Collected data:
━━━━━━━━━━━━━━━━━━━━━━━━━━━━━━

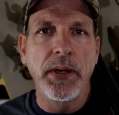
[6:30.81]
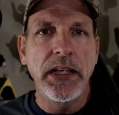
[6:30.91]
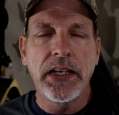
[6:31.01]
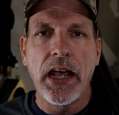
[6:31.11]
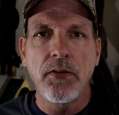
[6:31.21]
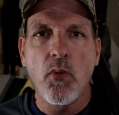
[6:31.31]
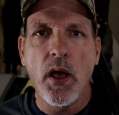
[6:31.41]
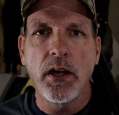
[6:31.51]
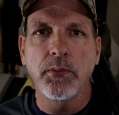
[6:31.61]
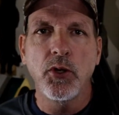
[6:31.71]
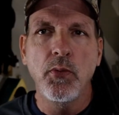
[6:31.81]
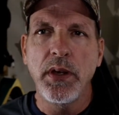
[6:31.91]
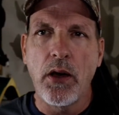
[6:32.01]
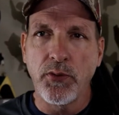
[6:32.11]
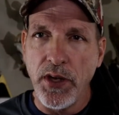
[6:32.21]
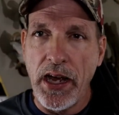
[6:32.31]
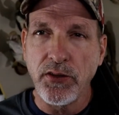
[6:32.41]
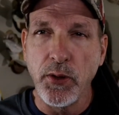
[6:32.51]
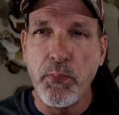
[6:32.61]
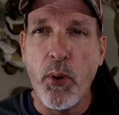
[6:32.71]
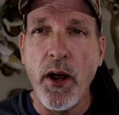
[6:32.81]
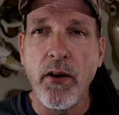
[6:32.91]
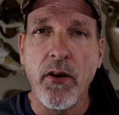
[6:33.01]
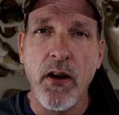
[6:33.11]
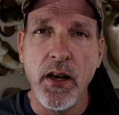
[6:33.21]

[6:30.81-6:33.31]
He came right up to me. I was actually predator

━━━━━━━━━━━━━━━━━━━━━━━━━━━━━━

#### What is being asked:
Write out the entries again word for word. Do not include the pictures.

#### Task solution:
[6:30.81]
[6:30.91]
[6:31.01]
[6:31.11]
[6:31.21]
[6:31.31]
[6:31.41]
[6:31.51]
[6:31.61]
[6:31.71]
[6:31.81]
[6:31.91]
[6:32.01]
[6:32.11]
[6:32.21]
[6:32.31]
[6:32.41]
[6:32.51]
[6:32.61]
[6:32.71]
[6:32.81]
[6:32.91]
[6:33.01]
[6:33.11]
[6:33.21]

[6:30.81-6:33.31]
He came right up to me. I was actually predator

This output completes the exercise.